Impact of HCQ on necroptosis-related proteins in BV2 cells. A, Protein immunoblot images representing the effects of different concentrations of HCQ (5, 10, 20 µM) treatment on the expression levels of NLRP3, GSDMD-FL, N-GSDMD, and the inflammatory factor IL-1β in BV2 cells detected by Western blot technique.

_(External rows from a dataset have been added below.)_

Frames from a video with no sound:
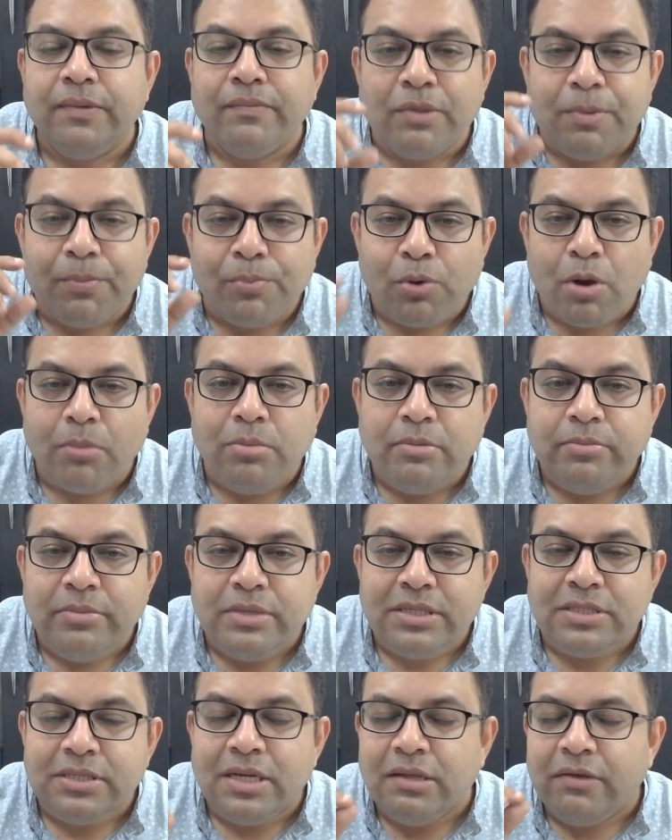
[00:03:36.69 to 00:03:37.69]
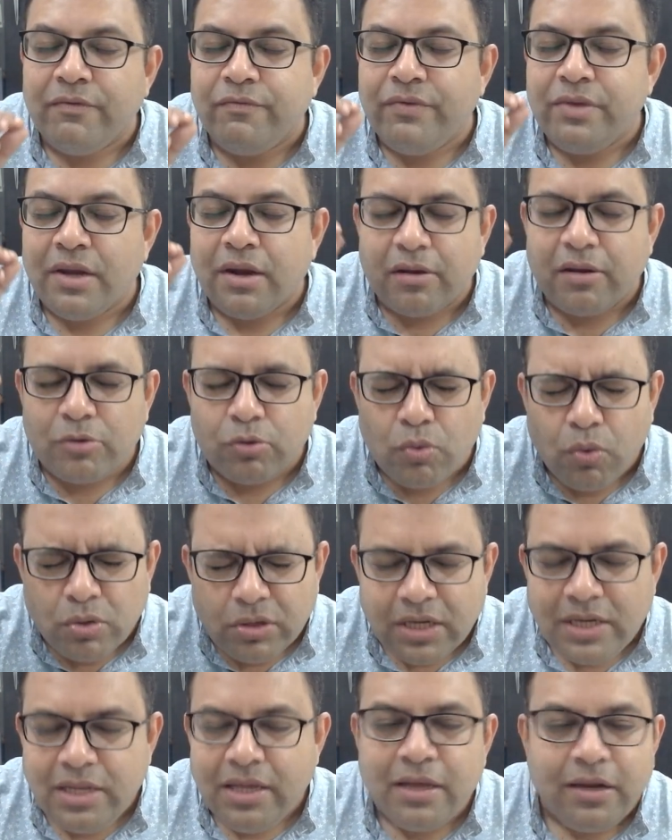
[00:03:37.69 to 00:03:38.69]
The problem is that if we are
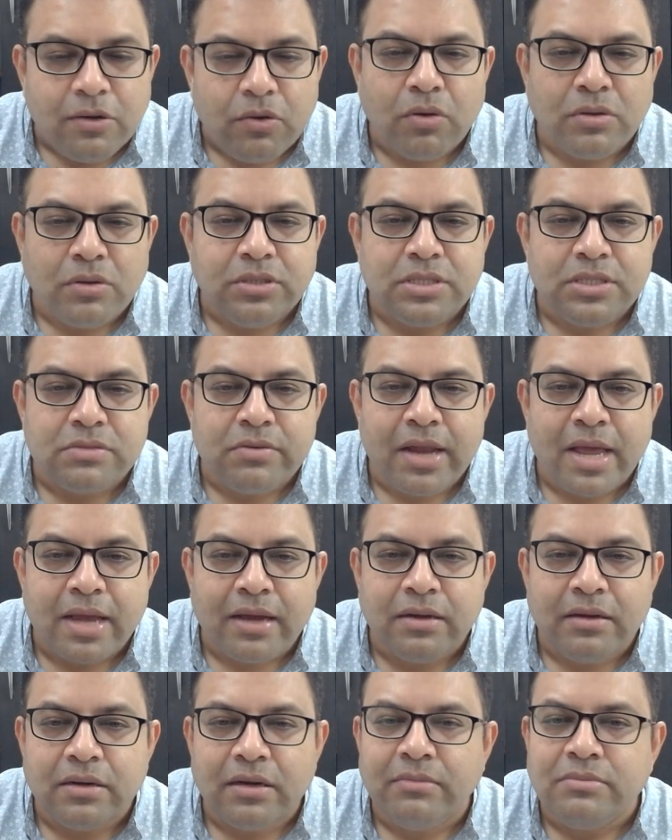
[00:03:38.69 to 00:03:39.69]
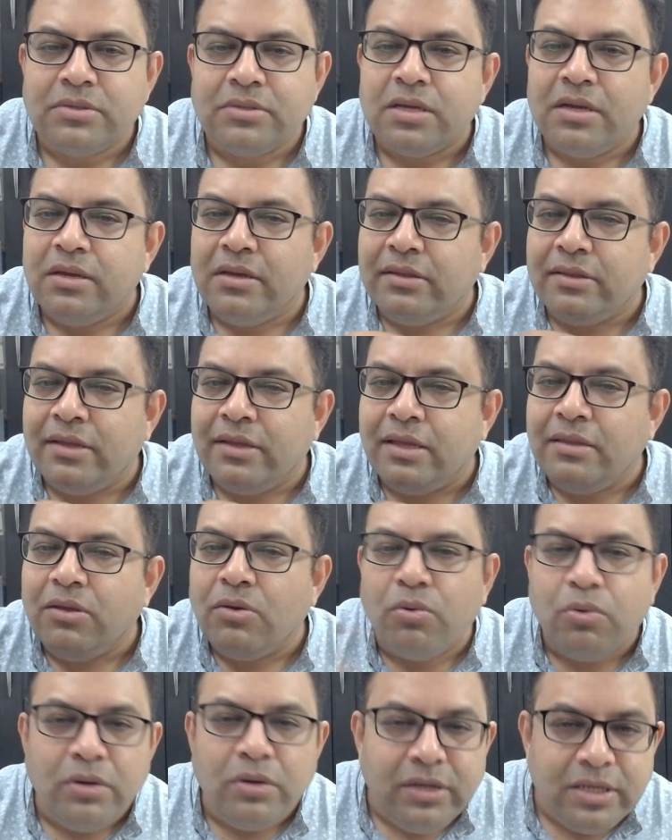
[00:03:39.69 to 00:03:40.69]
totally unconscious when anger comes, then the
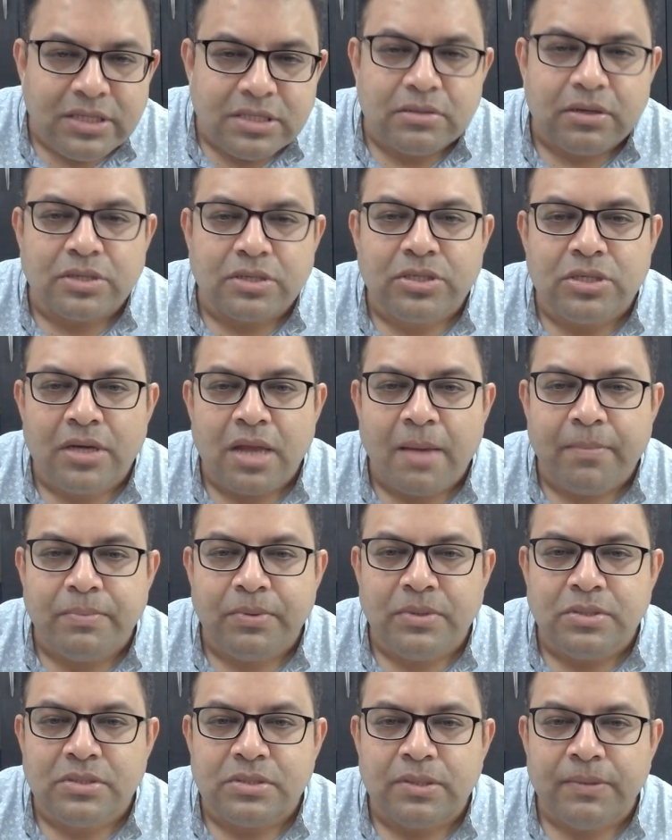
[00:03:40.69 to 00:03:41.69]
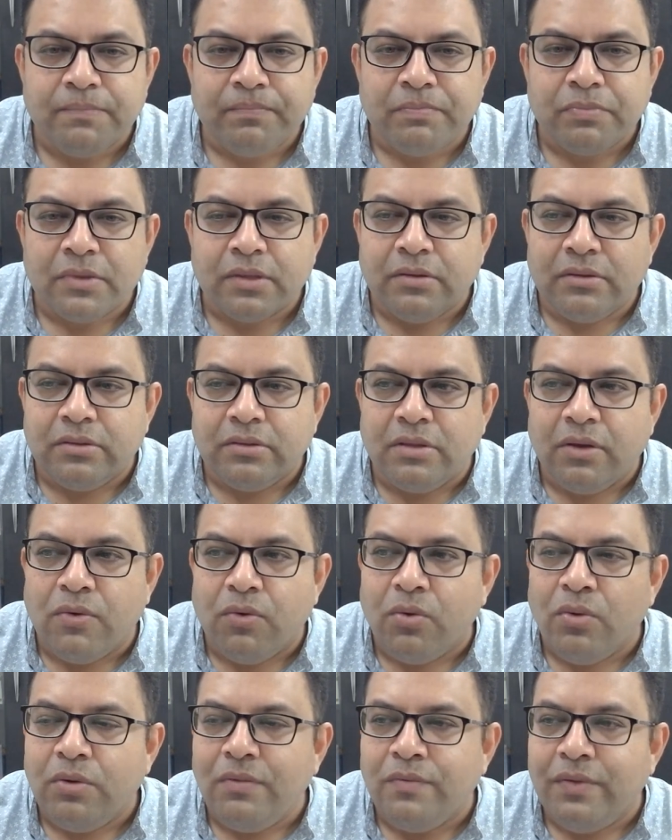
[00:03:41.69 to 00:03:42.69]
whole destruction happens, the
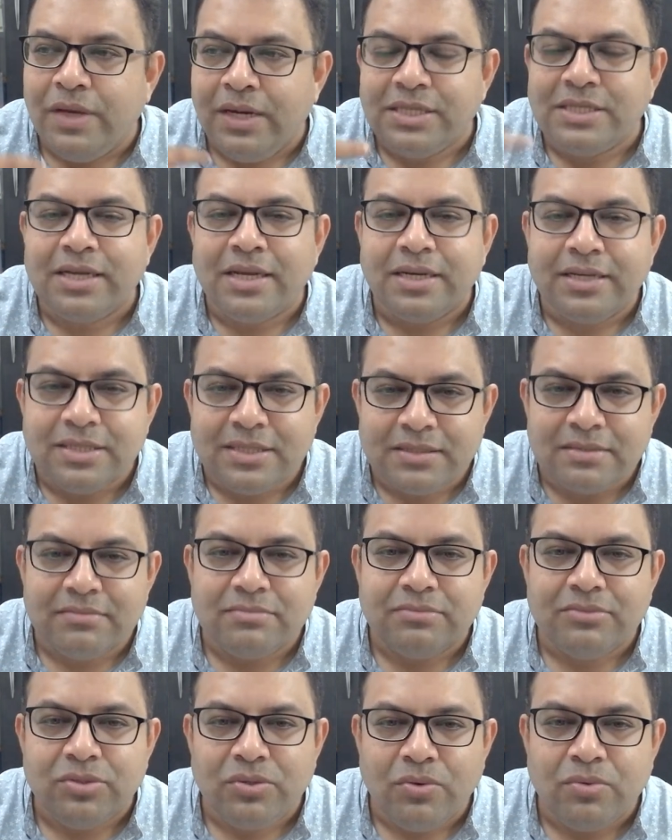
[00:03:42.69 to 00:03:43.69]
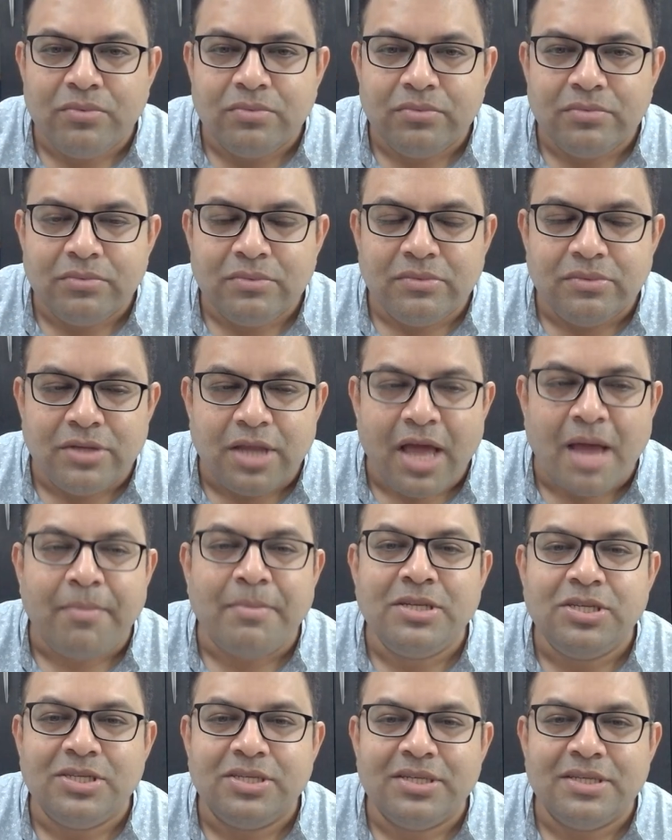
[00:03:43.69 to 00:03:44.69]
whole village gets, you know,
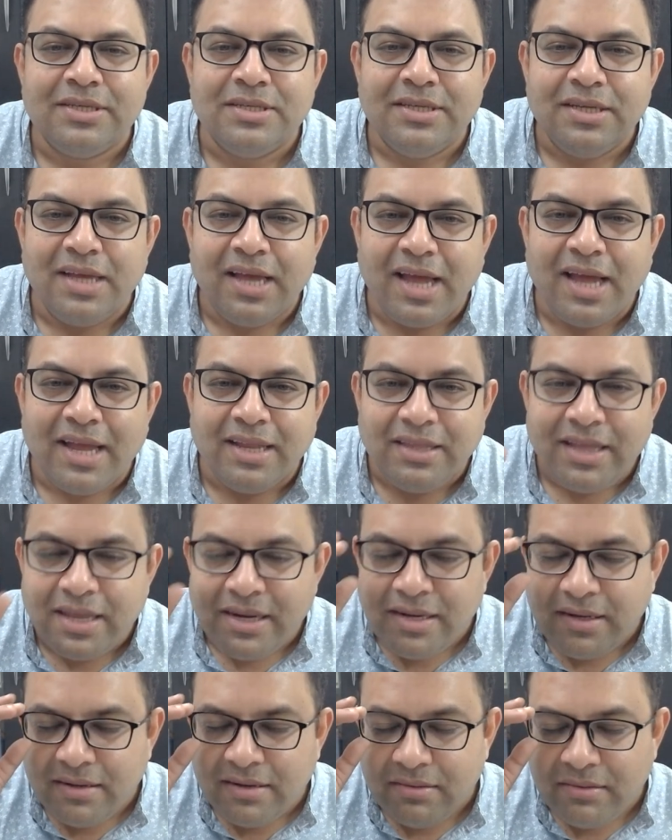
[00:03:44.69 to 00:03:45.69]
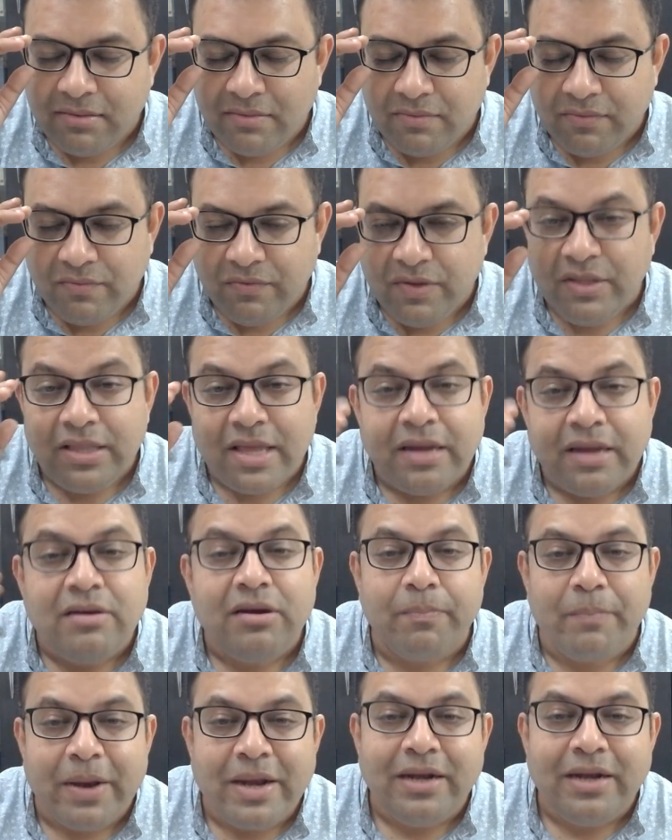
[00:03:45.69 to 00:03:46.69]
damaged, and then we then
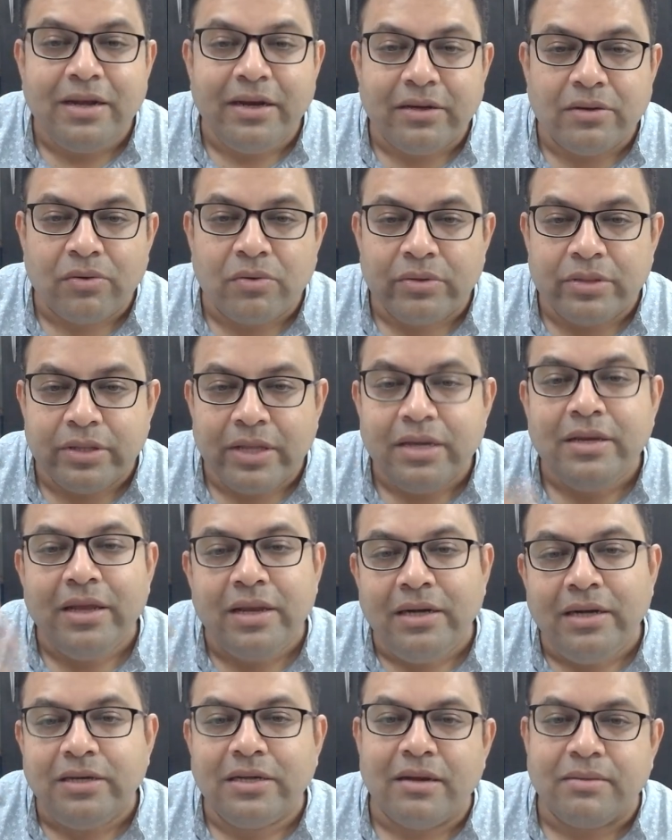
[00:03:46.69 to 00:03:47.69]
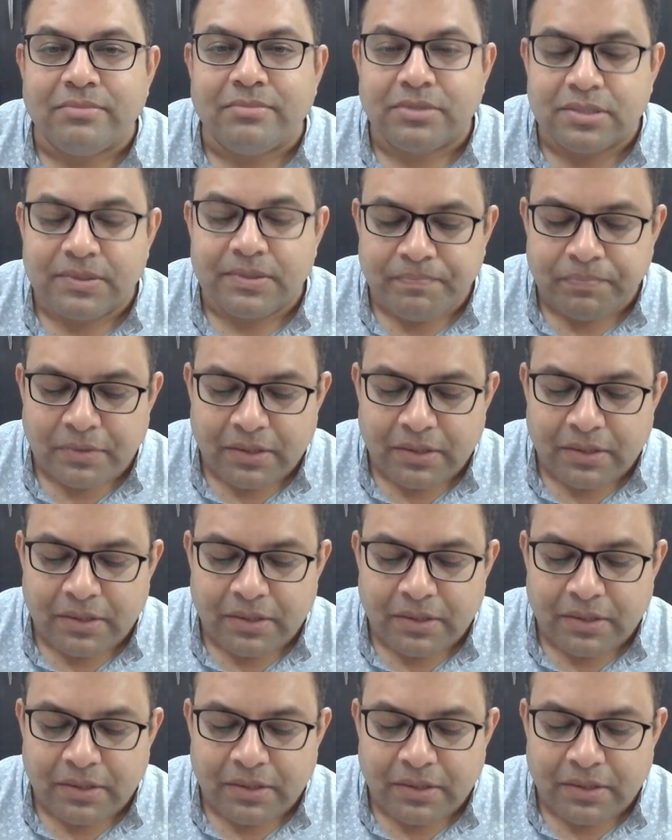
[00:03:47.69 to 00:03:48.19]
repent later on, then guilt comes.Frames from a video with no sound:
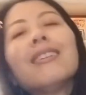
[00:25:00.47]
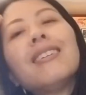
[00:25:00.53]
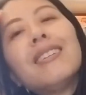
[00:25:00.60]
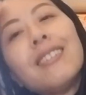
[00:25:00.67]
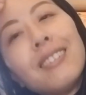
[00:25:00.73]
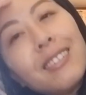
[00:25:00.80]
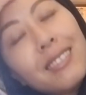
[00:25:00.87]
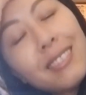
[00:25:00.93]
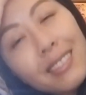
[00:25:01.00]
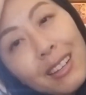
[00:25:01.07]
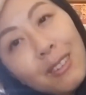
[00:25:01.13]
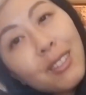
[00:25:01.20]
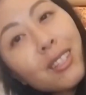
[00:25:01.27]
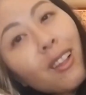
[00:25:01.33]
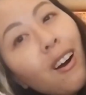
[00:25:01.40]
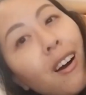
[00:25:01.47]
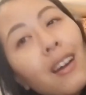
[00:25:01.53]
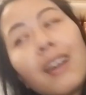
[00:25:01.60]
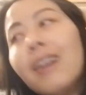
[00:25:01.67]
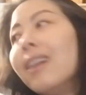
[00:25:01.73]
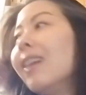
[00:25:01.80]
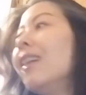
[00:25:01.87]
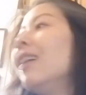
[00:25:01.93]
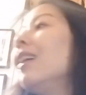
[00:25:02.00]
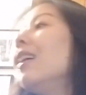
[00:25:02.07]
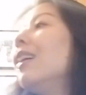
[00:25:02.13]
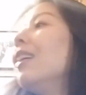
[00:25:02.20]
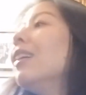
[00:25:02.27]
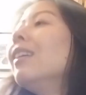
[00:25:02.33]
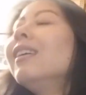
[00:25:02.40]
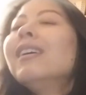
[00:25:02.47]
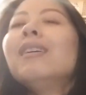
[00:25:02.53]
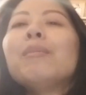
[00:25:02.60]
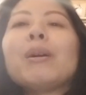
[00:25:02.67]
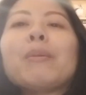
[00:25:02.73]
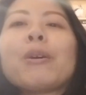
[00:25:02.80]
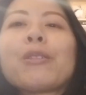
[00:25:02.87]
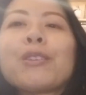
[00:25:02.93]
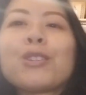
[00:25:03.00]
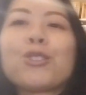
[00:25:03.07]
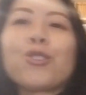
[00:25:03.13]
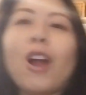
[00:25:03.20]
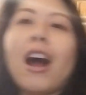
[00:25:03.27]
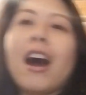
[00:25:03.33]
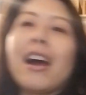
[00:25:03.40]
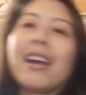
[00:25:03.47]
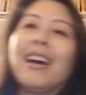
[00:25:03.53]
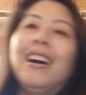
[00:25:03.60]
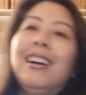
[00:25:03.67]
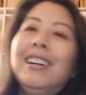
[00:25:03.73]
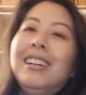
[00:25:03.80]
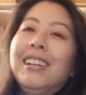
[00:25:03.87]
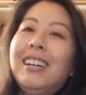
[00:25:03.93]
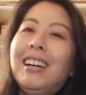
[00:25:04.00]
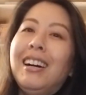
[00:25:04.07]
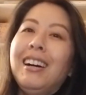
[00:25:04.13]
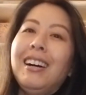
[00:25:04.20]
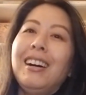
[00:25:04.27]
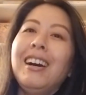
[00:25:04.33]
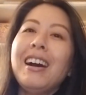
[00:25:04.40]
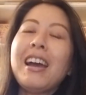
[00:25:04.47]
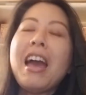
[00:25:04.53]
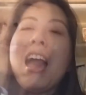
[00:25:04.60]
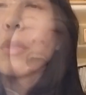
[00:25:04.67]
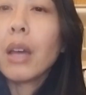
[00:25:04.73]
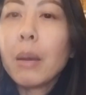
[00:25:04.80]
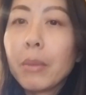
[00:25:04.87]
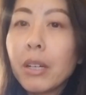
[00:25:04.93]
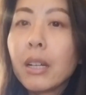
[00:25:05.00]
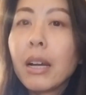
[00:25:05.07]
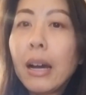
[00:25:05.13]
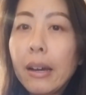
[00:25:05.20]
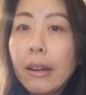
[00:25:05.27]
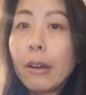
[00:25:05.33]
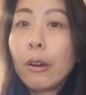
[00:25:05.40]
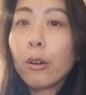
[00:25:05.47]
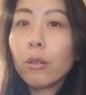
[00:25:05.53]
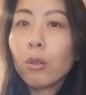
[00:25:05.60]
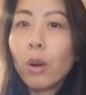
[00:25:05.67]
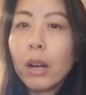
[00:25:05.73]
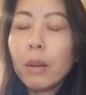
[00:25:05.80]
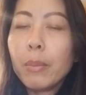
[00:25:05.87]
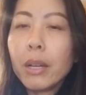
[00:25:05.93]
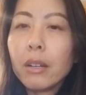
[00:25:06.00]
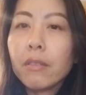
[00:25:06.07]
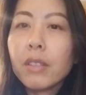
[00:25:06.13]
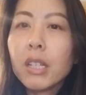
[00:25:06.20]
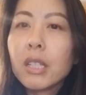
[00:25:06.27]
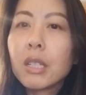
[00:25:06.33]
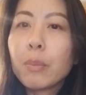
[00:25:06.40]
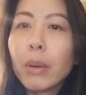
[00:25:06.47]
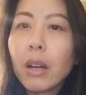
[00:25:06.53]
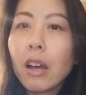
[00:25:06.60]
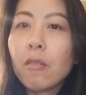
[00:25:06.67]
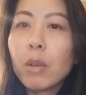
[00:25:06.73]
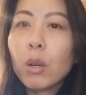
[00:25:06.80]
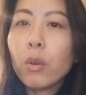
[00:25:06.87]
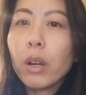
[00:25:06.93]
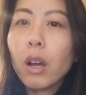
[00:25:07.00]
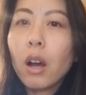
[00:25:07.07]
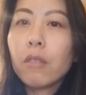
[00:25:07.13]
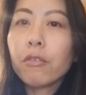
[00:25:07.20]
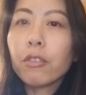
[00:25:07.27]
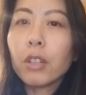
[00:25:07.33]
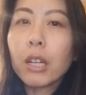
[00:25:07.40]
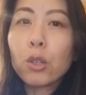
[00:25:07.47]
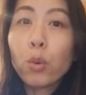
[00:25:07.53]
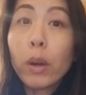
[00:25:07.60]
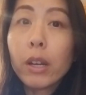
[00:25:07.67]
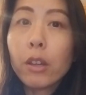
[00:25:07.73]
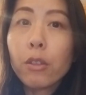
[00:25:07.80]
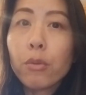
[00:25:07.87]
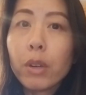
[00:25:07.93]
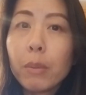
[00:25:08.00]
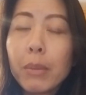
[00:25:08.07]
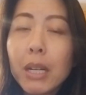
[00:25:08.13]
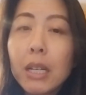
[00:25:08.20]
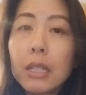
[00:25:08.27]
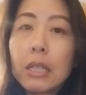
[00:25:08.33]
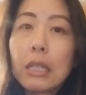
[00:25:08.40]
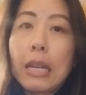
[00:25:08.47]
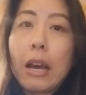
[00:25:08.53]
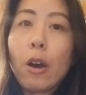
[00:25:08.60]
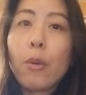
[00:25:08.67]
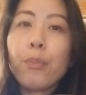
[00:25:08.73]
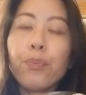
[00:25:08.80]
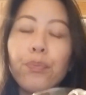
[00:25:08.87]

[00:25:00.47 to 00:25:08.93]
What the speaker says: Oh, that was long. My mouth is dry. I'm gonna cut out quite a bit of this, but I've been going on for like 23 minutes now.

B–E, Quantitative analysis of protein immunoblots for NLRP3, GSDMD-FL, N-GSDMD, and IL-1β. ^#p < 0.05, ^###p < 0.001, compared with the Control group; *p < 0.05, **p < 0.01, ***p < 0.001, ns indicates no significant difference, compared with the LPS + OGD group. n = 4, data are presented as mean ± SD.

Figure 8.

Effect of HCQ (20 µM) on the inhibition of NLRP3 inflammasome assembly in BV2 cells post LPS + OGD treatment. A, Representative immunofluorescence images displaying the NLRP3 expression in BV2 cells in different groups. Scale bar, 100 µm, with a 4× magnification of the inset region showing a scale bar of 25 µm. B, Proportion of NLRP3 protein-positive spots. Statistical analysis showed a significant difference ***p < 0.001 compared with the Control group; ^##p < 0.01 compared with the LPS + OGD group. n = 4, data are presented as mean ± SEM.

Figure 9.

Potential neuroprotective effects of HCQ in ischemic stroke: inhibiting cell apoptosis and improving neural function.